* _TRY IT_: Nothing but the lines below between the line holding "[1.00-2.00s]" and the line holding "[12.00-13.00s]", inclusive, should appear in the answer, each set down exactly.

== == ==

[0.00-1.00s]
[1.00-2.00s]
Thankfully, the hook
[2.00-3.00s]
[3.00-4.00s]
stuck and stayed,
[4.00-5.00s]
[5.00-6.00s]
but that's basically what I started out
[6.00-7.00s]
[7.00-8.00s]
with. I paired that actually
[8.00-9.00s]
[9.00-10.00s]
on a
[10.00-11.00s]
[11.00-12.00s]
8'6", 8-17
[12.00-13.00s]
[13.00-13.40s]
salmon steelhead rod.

== == ==

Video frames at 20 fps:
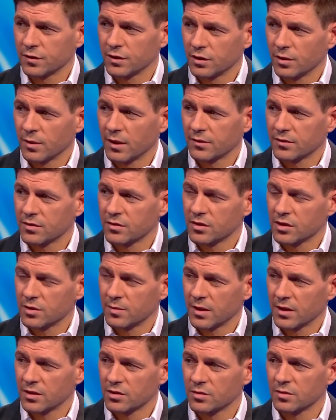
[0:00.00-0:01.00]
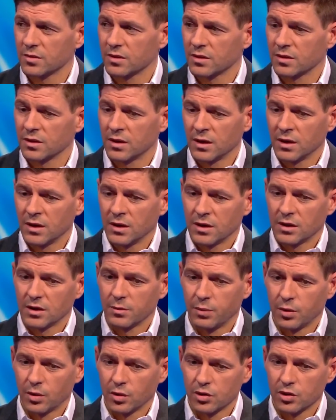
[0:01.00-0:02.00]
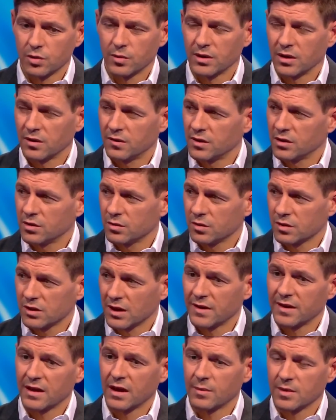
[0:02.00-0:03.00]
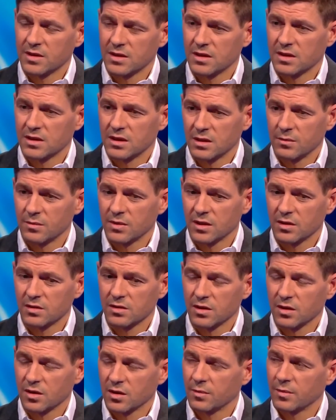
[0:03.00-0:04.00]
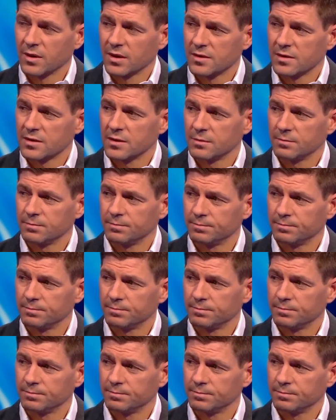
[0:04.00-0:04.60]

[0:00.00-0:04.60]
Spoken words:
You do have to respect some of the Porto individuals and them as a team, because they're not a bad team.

== == ==

* _RESPONSE FOR THIS EXERCISE_:
[1.00-2.00s]
Thankfully, the hook
[2.00-3.00s]
[3.00-4.00s]
stuck and stayed,
[4.00-5.00s]
[5.00-6.00s]
but that's basically what I started out
[6.00-7.00s]
[7.00-8.00s]
with. I paired that actually
[8.00-9.00s]
[9.00-10.00s]
on a
[10.00-11.00s]
[11.00-12.00s]
8'6", 8-17
[12.00-13.00s]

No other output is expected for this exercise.